This repository is an official PyTorch implementation of the CVPR 2022 paper "Accelerating DETR Convergence via Semantic-Aligned Matching".
[UPDATE on 21 Apr 2022] We found that with a very simple modification (with no extra computational cost), SAM-DETR can achieve better performance. On MS-COCO, SAM-DETR w/ SMCA can achieve 37.0 AP within 12 epochs, and 42.7 AP within 50 epochs. We will release the updated training scripts, model weights, and logs in the future. Please stay tuned!
TL;DR SAM-DETR is an efficeint DETR-like object detector that can converge wihtin 12 epochs and outperform the strong Faster R-CNN (w/ FPN) baseline.
The recently developed DEtection TRansformer (DETR) has established a new object detection paradigm by eliminating a series of hand-crafted components. However, DETR suffers from extremely slow convergence, which increases the training cost significantly. We observe that the slow convergence can be largely attributed to the complication in matching object queries to encoded image features in DETR's decoder cross-attention modules.
Motivated by this observation, in our paper, we propose SAM-DETR, a Semantic-Aligned-Matching DETR that can greatly accelerates DETR's convergence without sacrificing its accuracy. SAM-DETR addresses the slow convergence issue from two perspectives. First, it projects object queries into the same embedding space as encoded image features, where the matching can be accomplished efficiently with aligned semantics. Second, it explicitly searches salient points with the most discriminative features for semantic-aligned matching, which further speeds up the convergence and boosts detection accuracy as well. Being like a plug and play, SAM-DETR complements existing convergence solutions well yet only introduces slight computational overhead. Experiments show that the proposed SAM-DETR achieves superior convergence as well as competitive detection accuracy.
At the core of SAM-DETR is a plug-and-play module named "Semantics Aligner" appended ahead of the cross-attention module in DETR's each decoder layer.

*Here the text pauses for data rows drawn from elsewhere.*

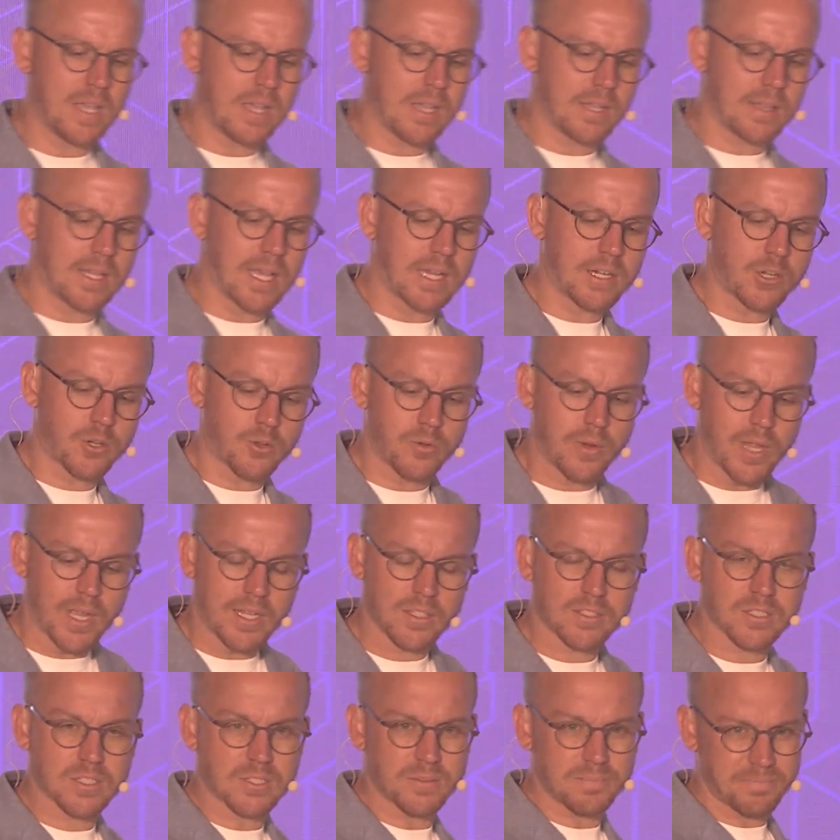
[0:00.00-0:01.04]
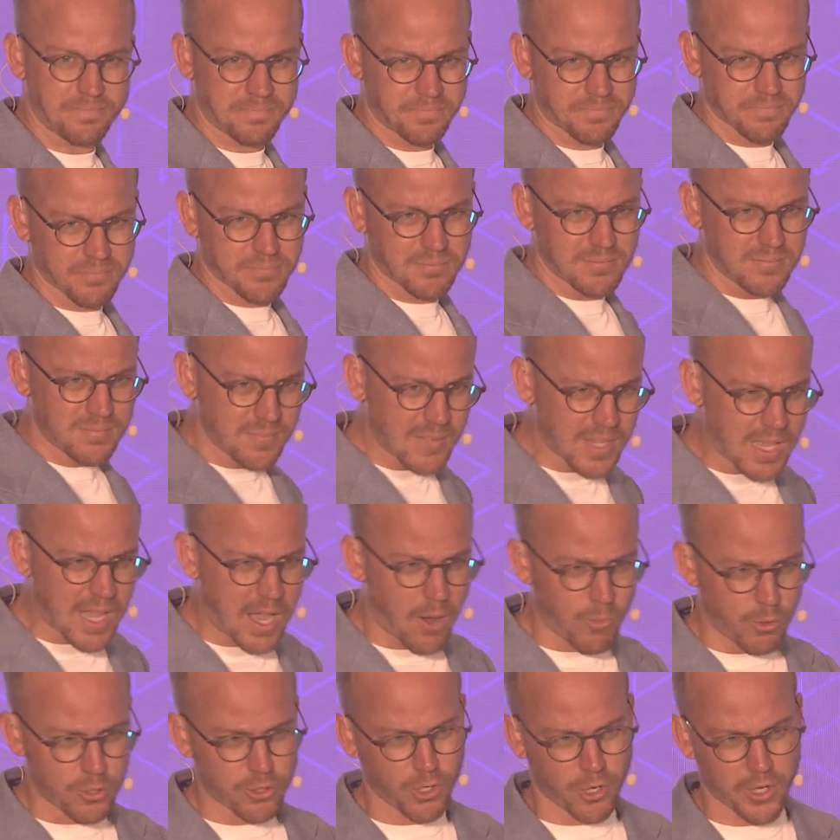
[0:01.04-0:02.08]
That creates
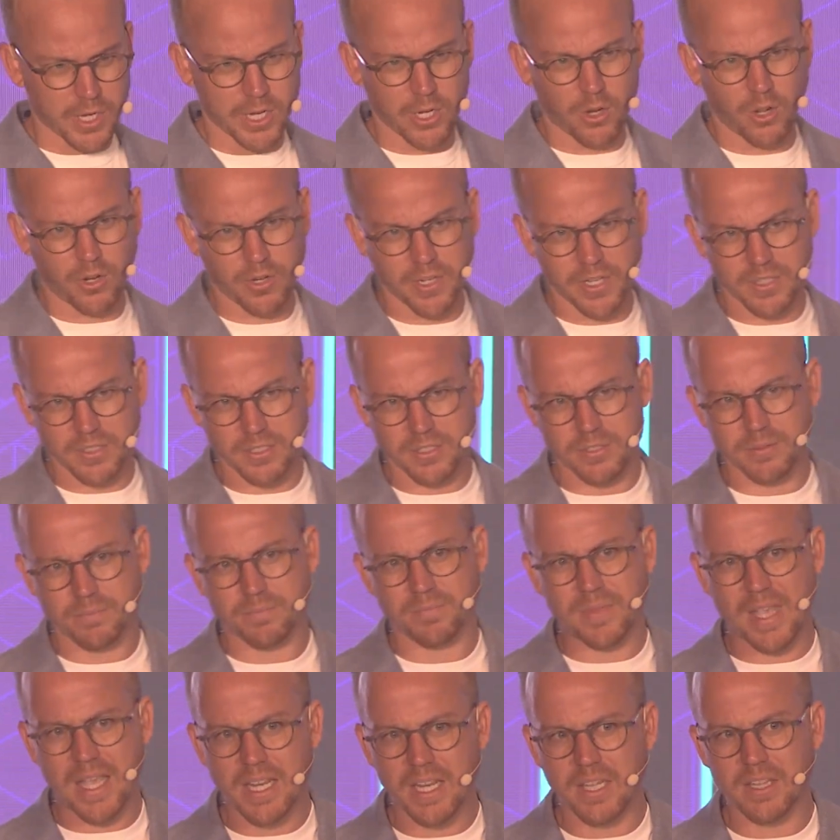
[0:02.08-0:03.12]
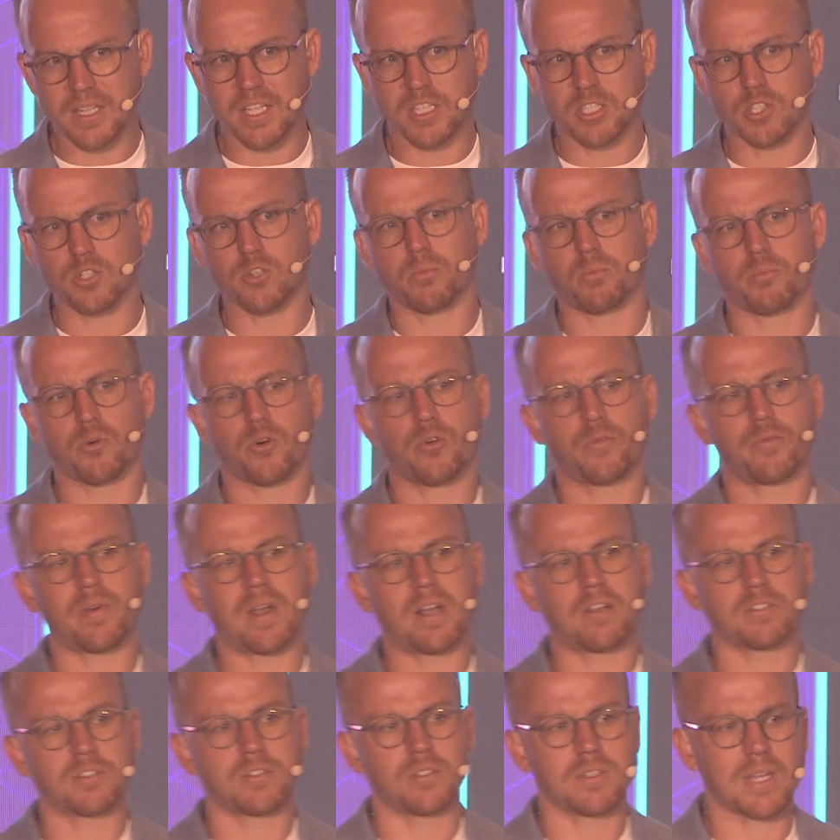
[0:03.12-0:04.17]
our target audience. Any digital
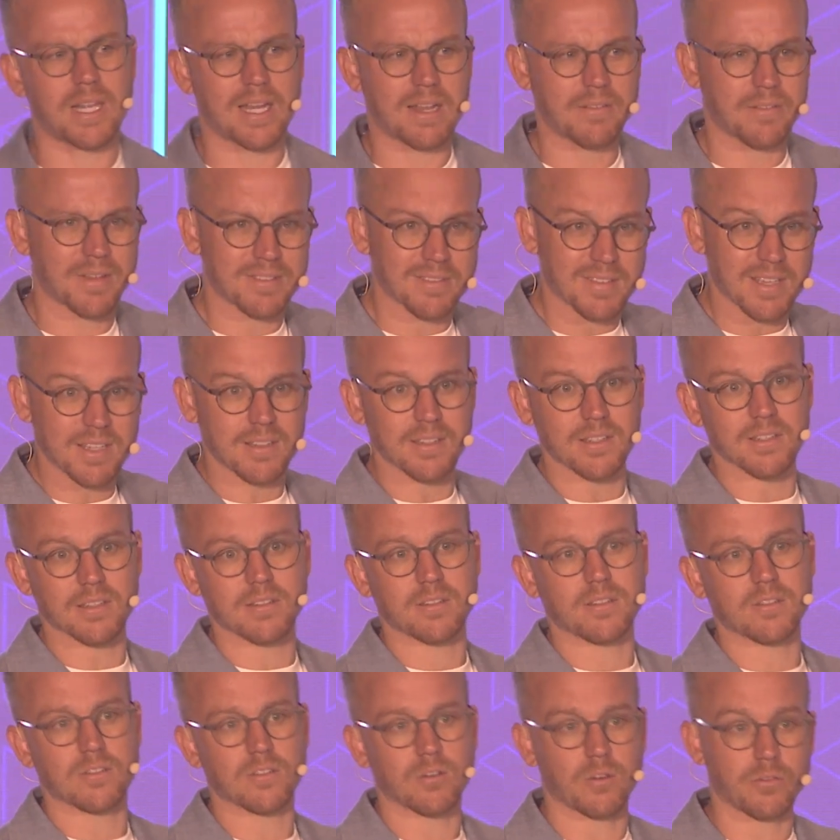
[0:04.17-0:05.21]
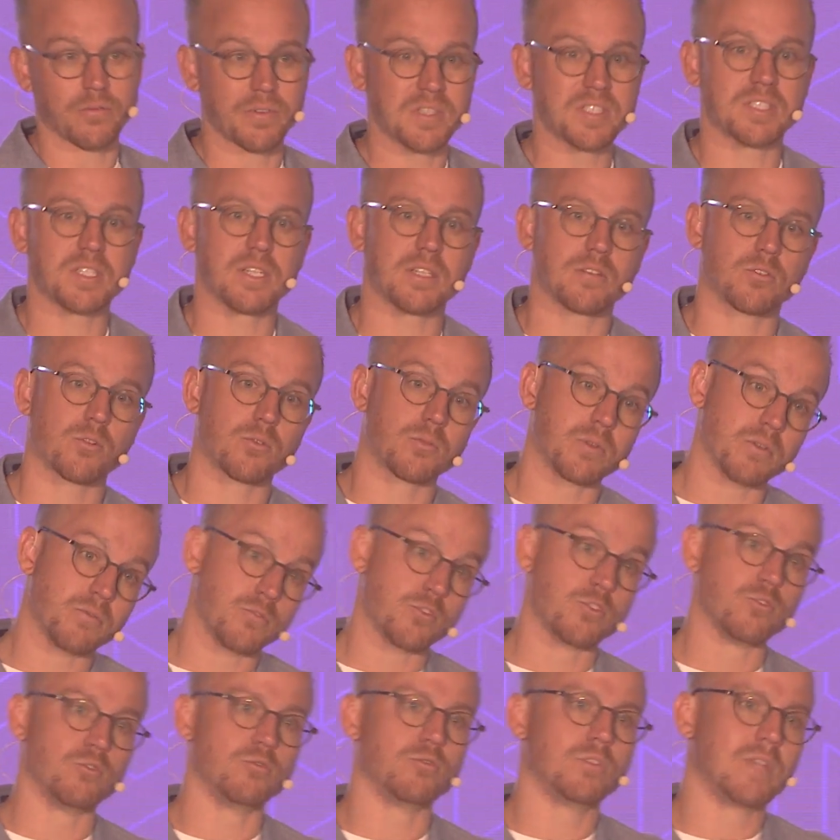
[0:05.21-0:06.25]
profiles that have attended or visited or
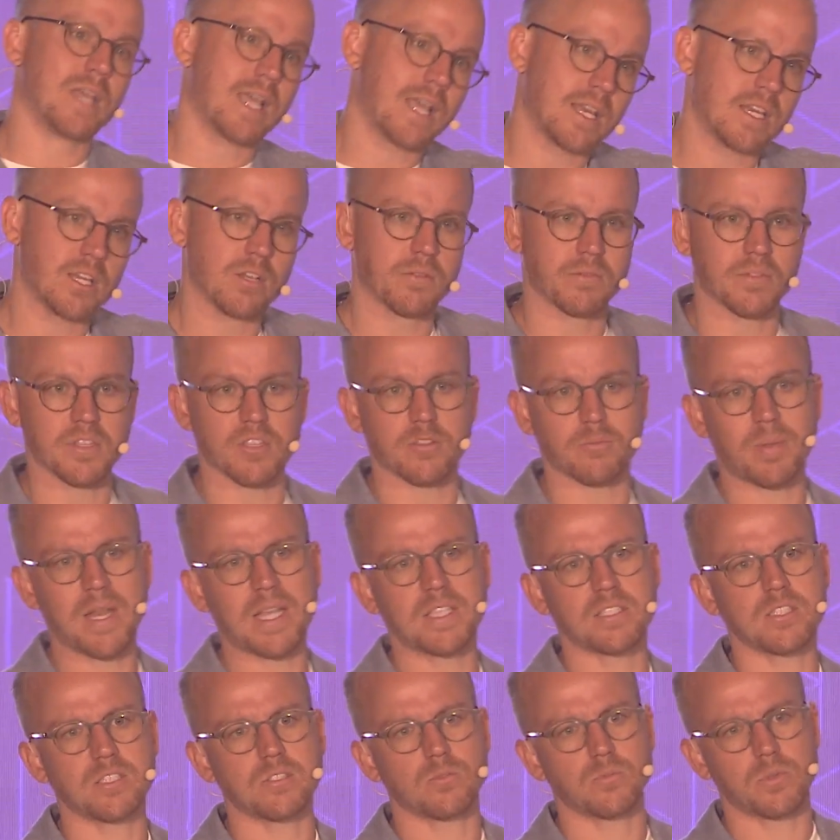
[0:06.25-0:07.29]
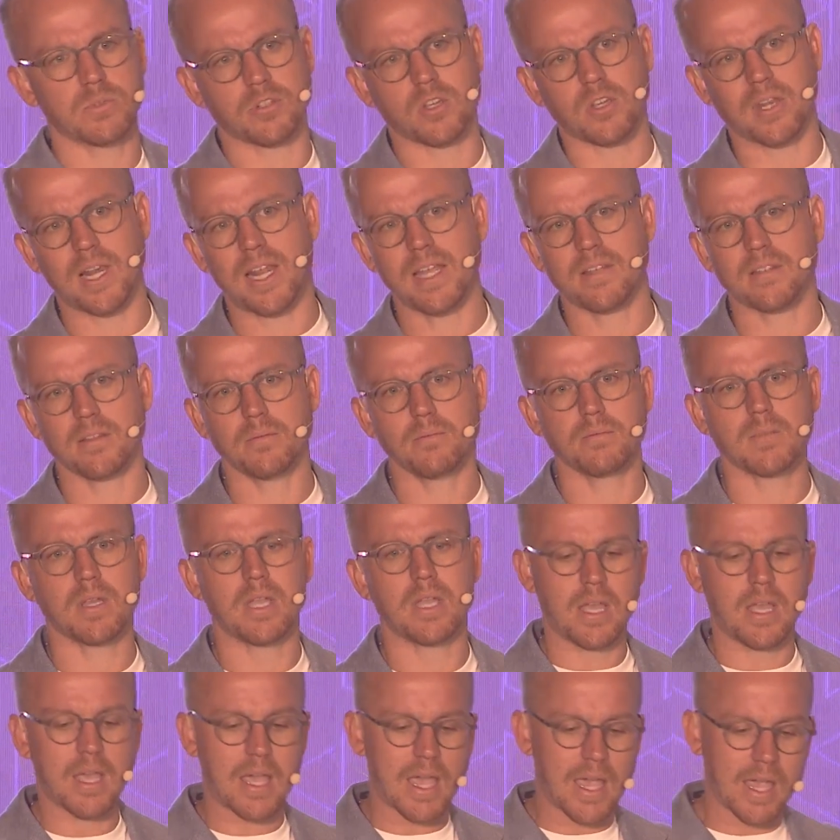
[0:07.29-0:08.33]
reviewed any of these places, we'd collect them,
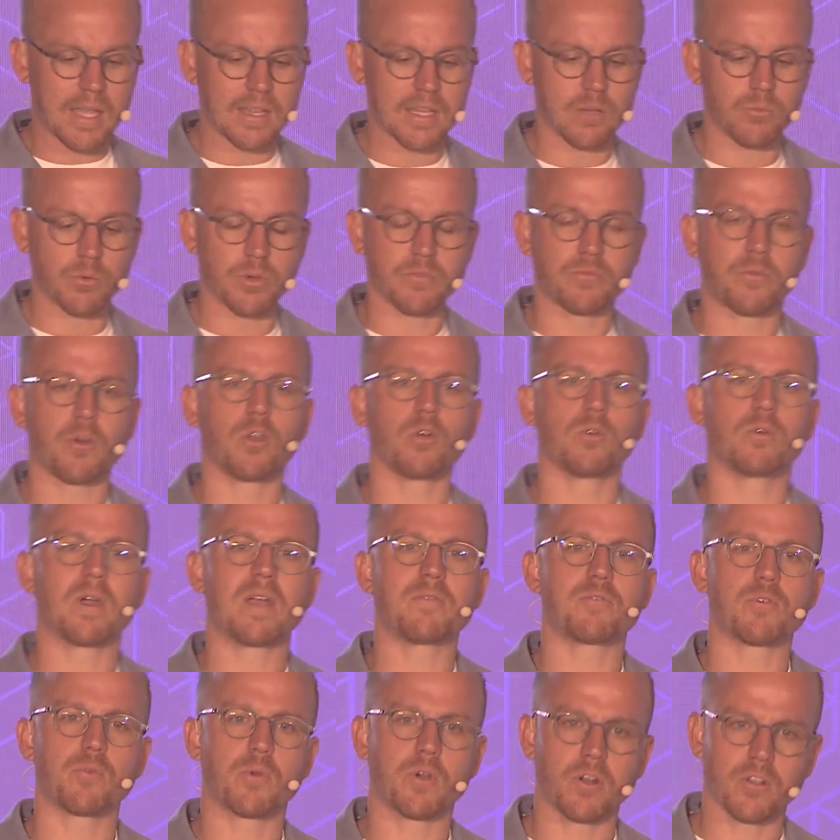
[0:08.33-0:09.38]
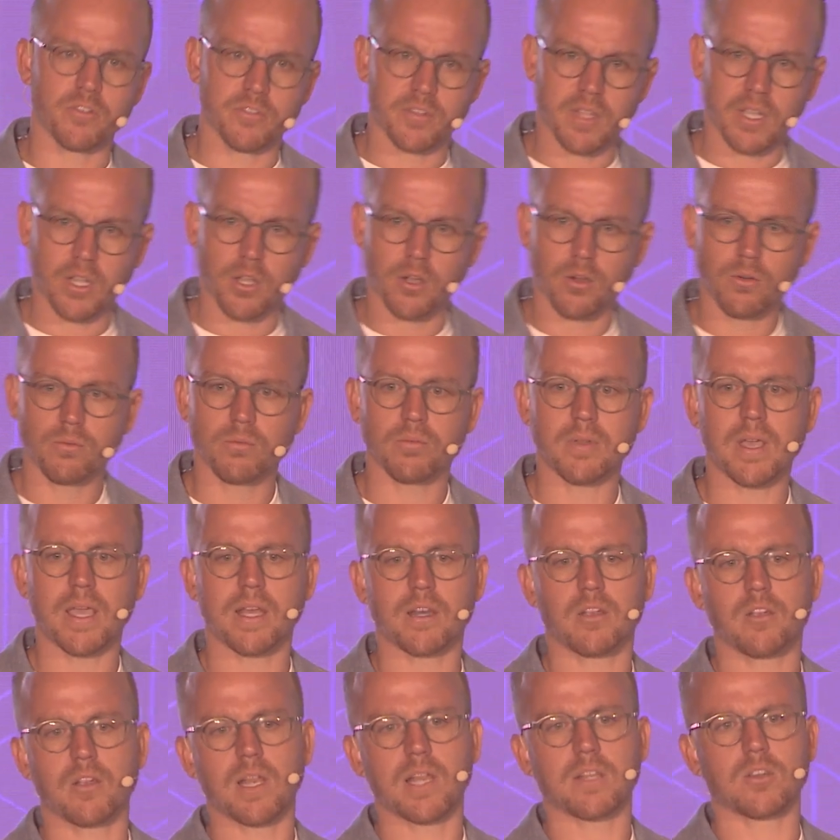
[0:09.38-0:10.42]
and then we'd follow everywhere else they go and
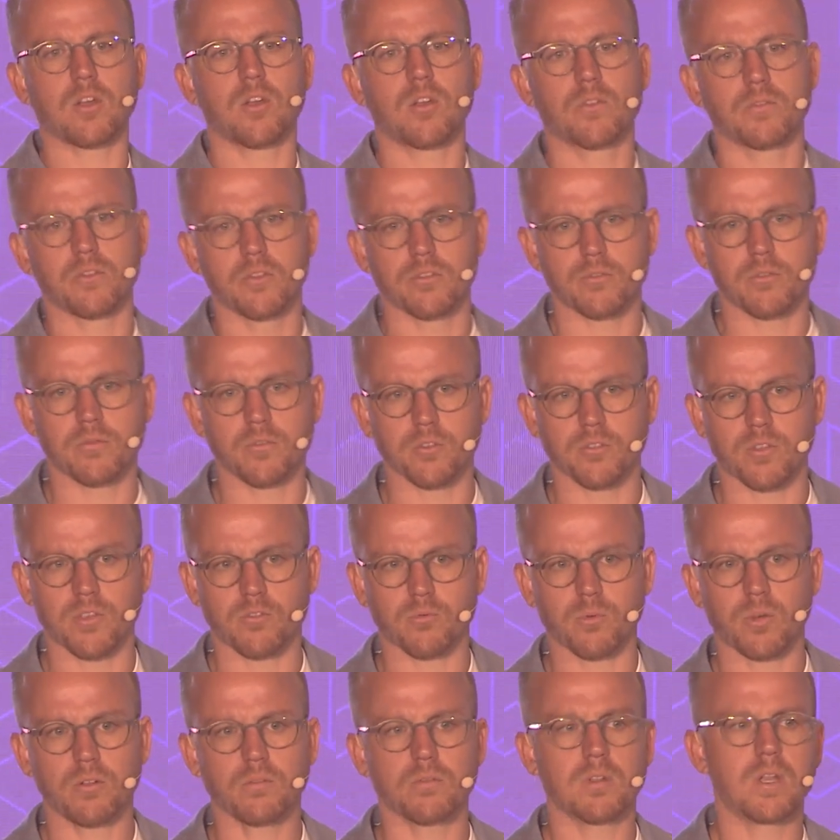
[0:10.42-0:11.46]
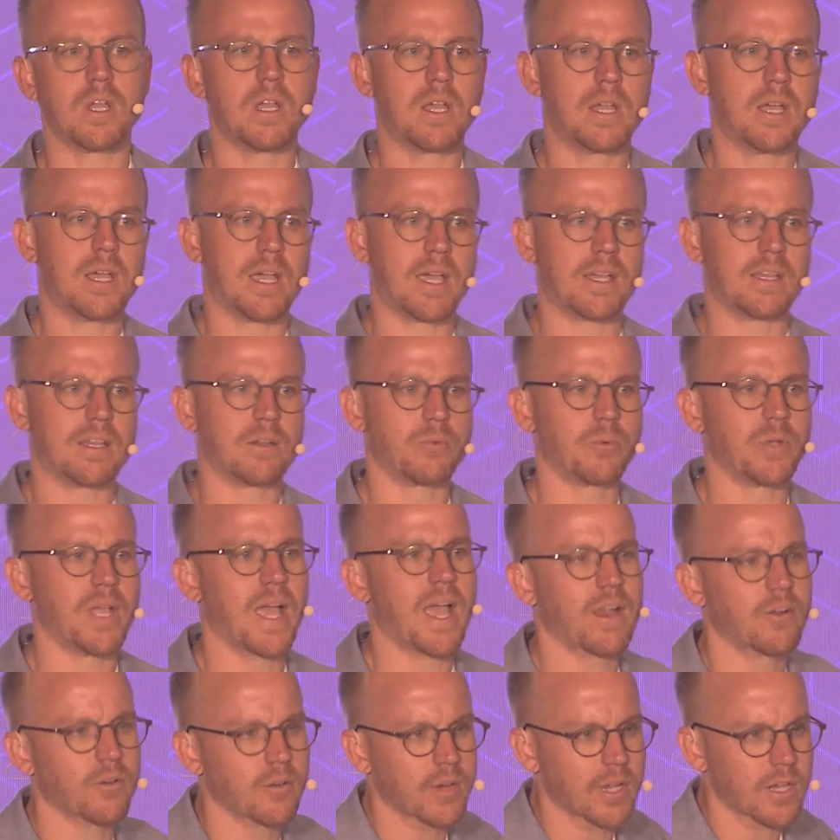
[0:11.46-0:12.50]
collect all of those reviews as well, and then we
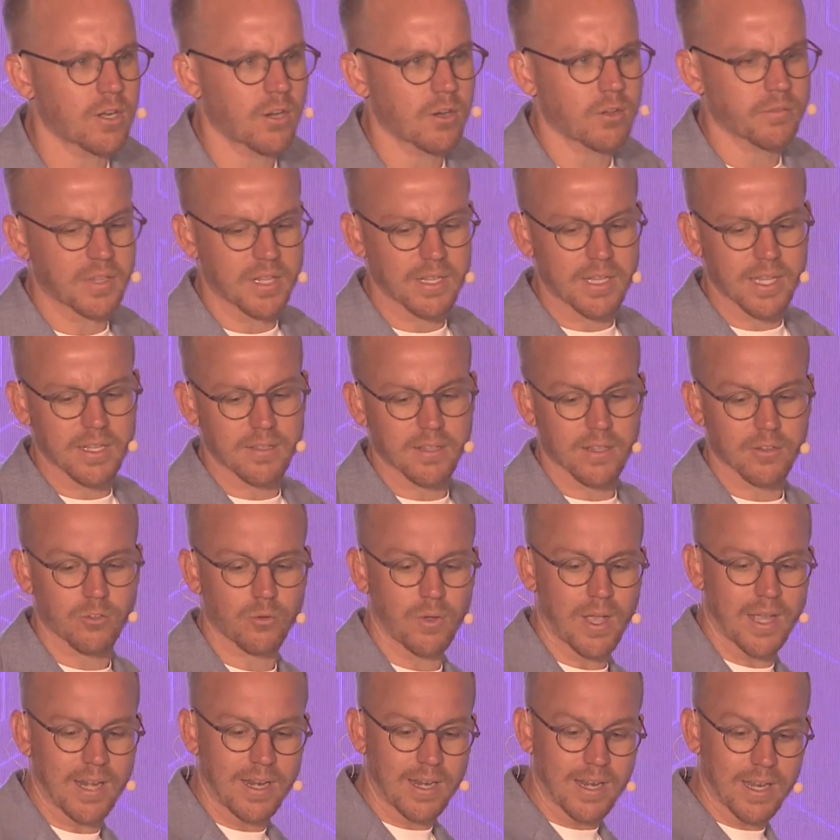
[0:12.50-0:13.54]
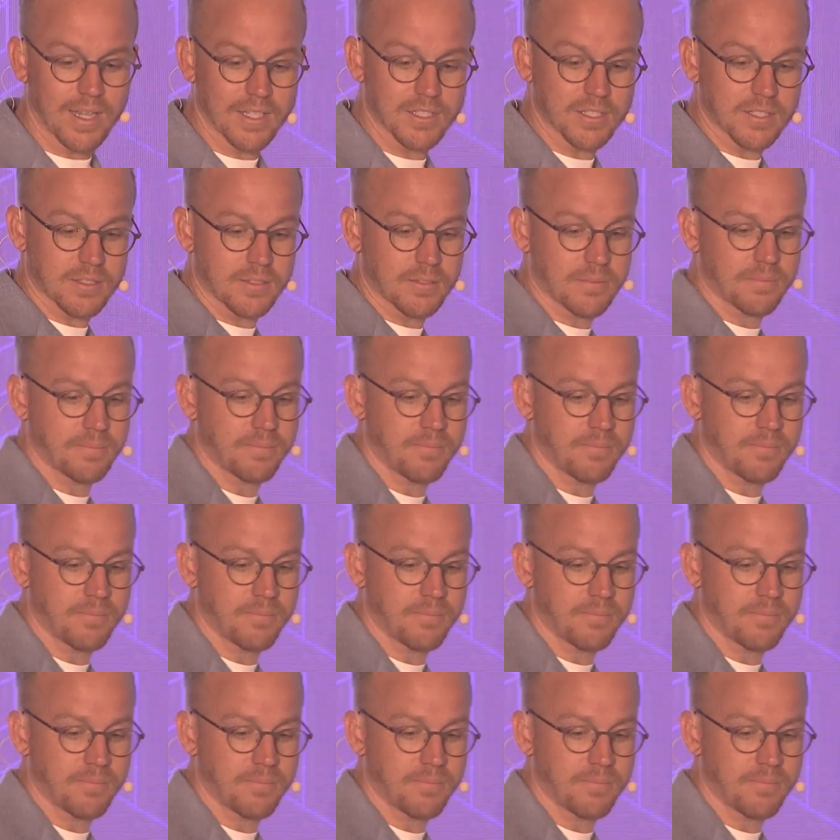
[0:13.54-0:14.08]
aggregate all of the data to analyze it.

It also models a learnable reference box for each object query, whose center location is used to generate corresponding position embeddings.
The figure below illustrates the architecture of the appended "Semantics Aligner", which aligns the semantics of "encoded image features" and "object queries" by re-sampling features from multiple salient points as new object queries.
Being like a plug-and-play, our approach can be easily integrated with existing convergence solutions (e.g., SMCA) in a complementary manner, boosting detection accuracy and convergence speed further.
Please check our CVPR 2022 paper for more details.
You must have NVIDIA GPUs to run the codes.
The implementation codes are developed and tested with the following environment setups:
- Linux
- 8x NVIDIA V100 GPUs (32GB)
- CUDA 10.1
- Python == 3.8
- PyTorch == 1.8.1+cu101, TorchVision == 0.9.1+cu101
- GCC == 7.5.0
- cython, pycocotools, tqdm, scipy
We recommend using the exact setups above. However, other environments (Linux, Python>=3.7, CUDA>=9.2, GCC>=5.4, PyTorch>=1.5.1, TorchVision>=0.6.1) should also work.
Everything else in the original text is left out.